People suffered from bad accidents. A man accidentally unhinged his false teeth when chewing a piece of steak, then swallowed them whole. His doctor couldn't get them back up so he had to poke them down. A Mr. M.H. Young came home with a bottle of whiskey, which he set down next to his bottle of carbolic acid, when he reached for one of them in the dark, he got the other and was said to live only 4 minutes after ingesting the acid. 

"A woman was recently found wandering about the streets of Eau Claire with a dead baby in her arms. She was from Chippewa County and had lost her husband and was destitute."

Arson and death from diptheria are prominent, reoccuring items in these accounts. The starkest of images and accounts come from the epidemic of diptheria plaguing children. Lesy manages to construct all of this morbid history into a collage. What he is after almost suggest a spiritual crisis. We have this false nostalgia for the good old America Heartland and this book is a corrective to that nostalgia. Casting a dark shadow over what people think were simpler times. 

The book has gone onto influence several writers. Stewart O'Nan's A Prayer For Dying uses it as the basis for it's story. Cormac McCarthy's last book Stella Maris takes place in a mental institution in Black River Falls. McCarthy is known to have championed the book before. It has even gone on to be turned into a documentary.

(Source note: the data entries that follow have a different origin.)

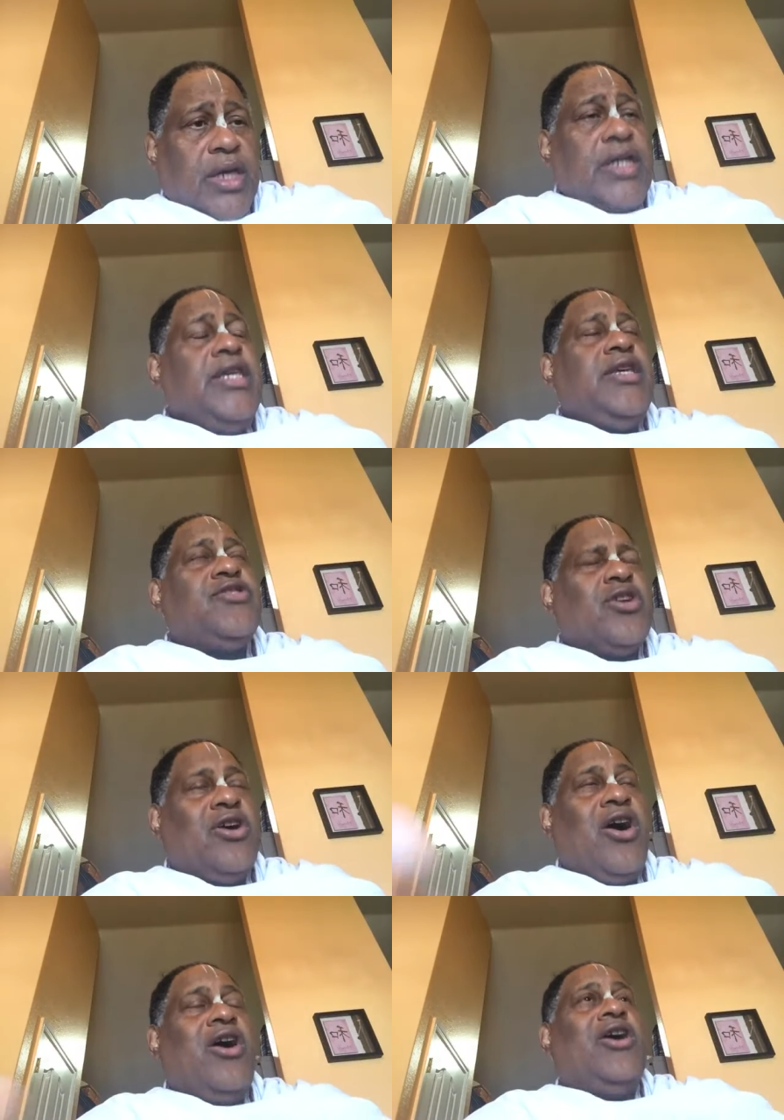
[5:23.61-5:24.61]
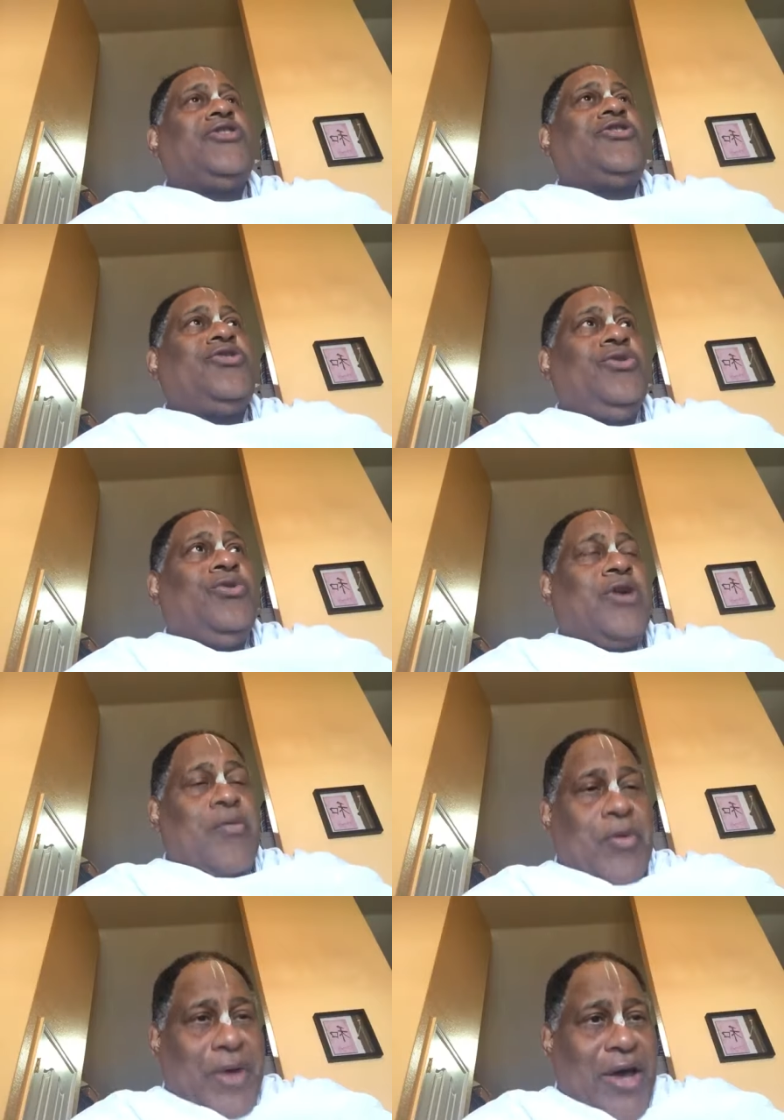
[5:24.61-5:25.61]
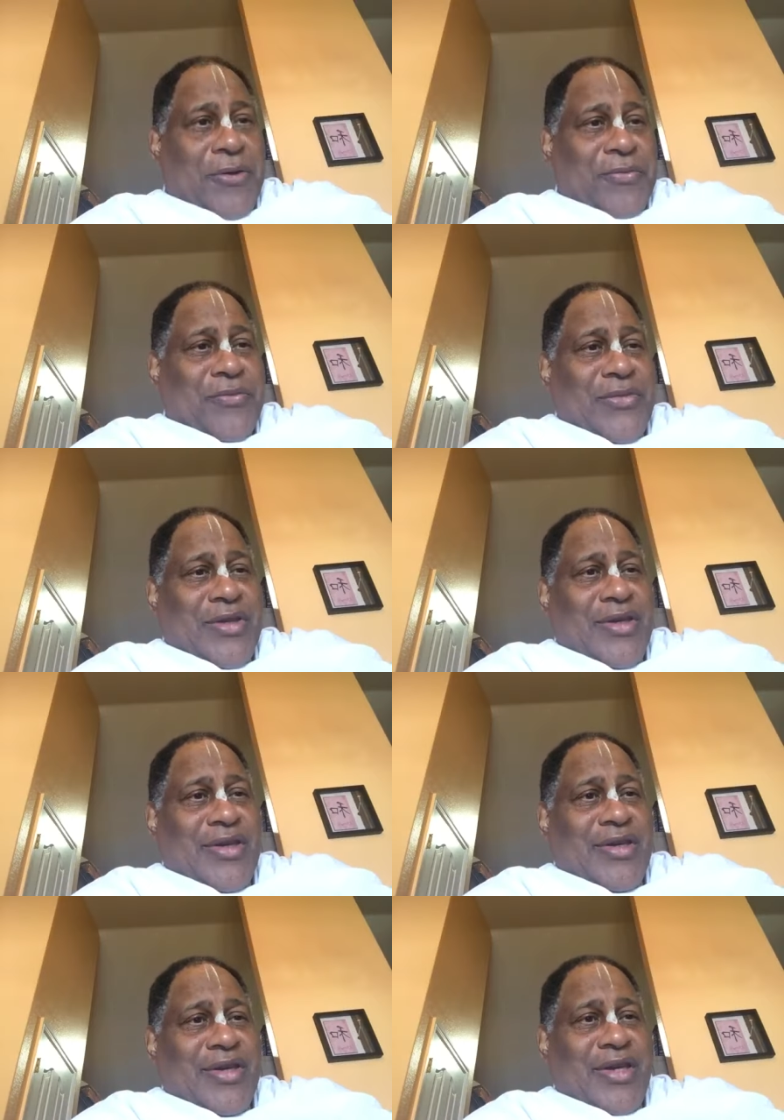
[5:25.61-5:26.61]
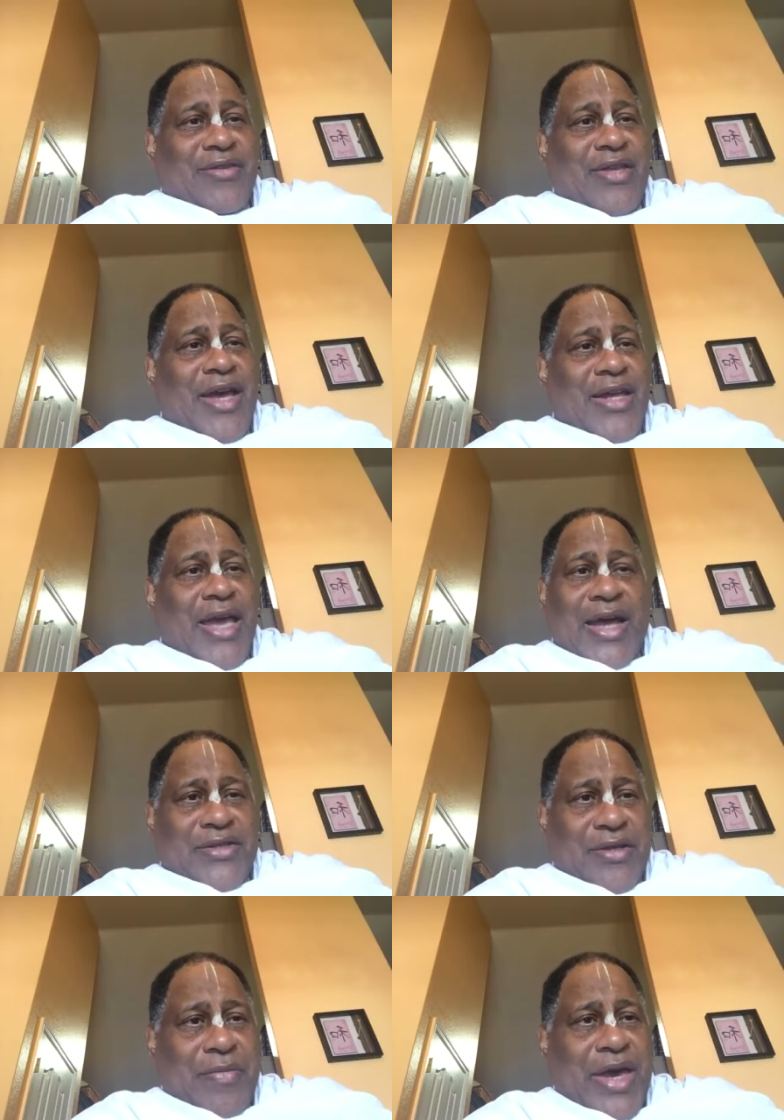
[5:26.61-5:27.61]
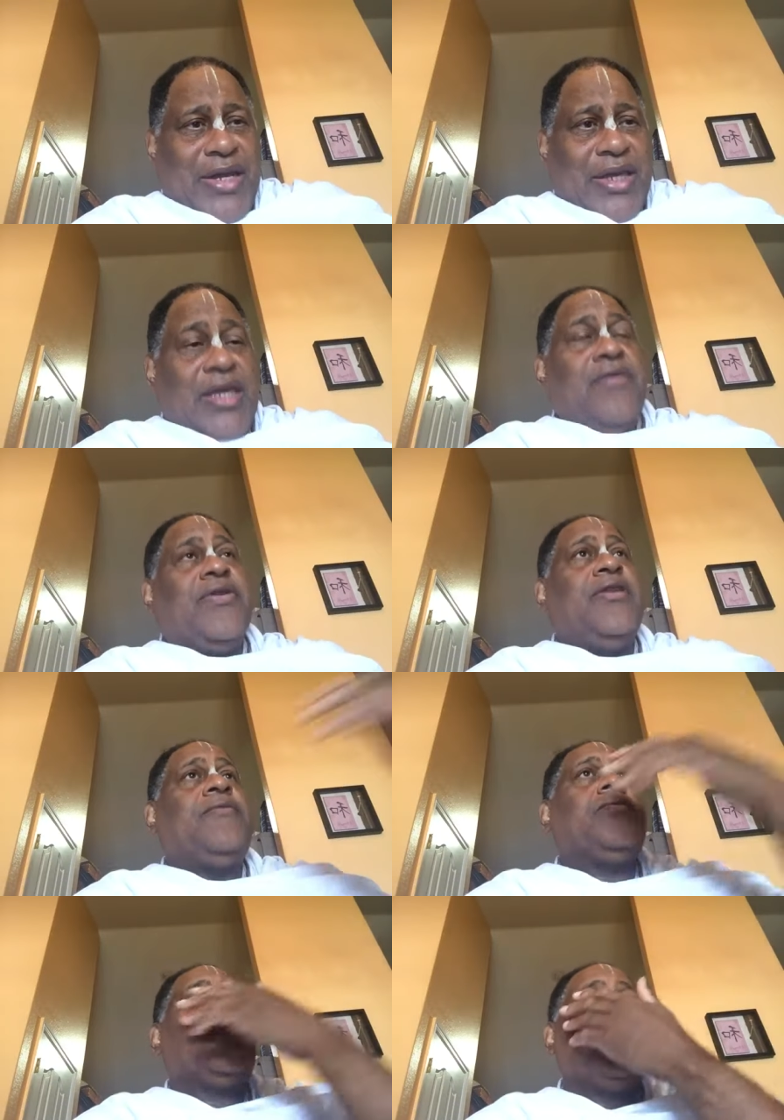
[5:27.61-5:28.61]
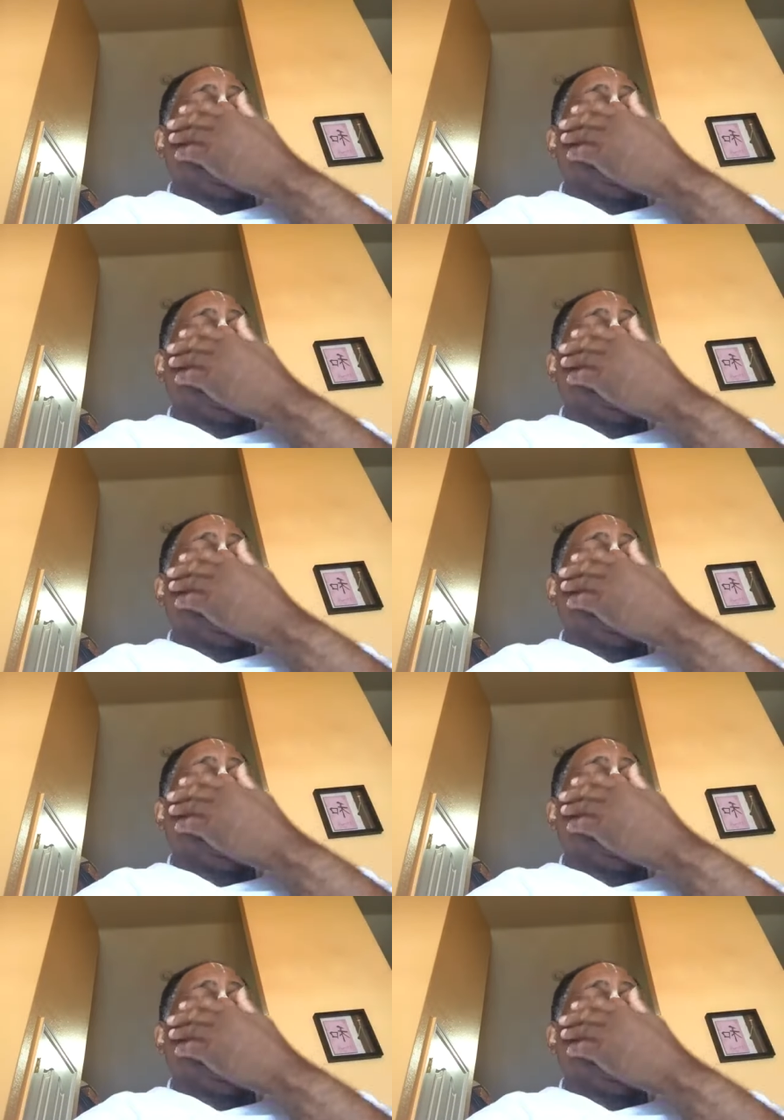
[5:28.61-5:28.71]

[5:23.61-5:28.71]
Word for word: It needs a cause to come about. It's not axiomatic. Even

These strange things happen all the time, you might say. History, as it seems, had concentrated so much of these occurences on the town of Black River Falls in 1890. A review of the book from a 1973 newspaper by William Gass reports "But it is poetry all the same. A construction. For couldn't we put together our own death trip of any batch of local papers. It would be a different ratio of deaths due to X rather than Y to be sure. A difference which is vital. But the total picture might be equally grim or with the right sheers made to seem so anywhere. Perhaps human misery can neither be created nor destroyed. Merely transformed, distributed and endured."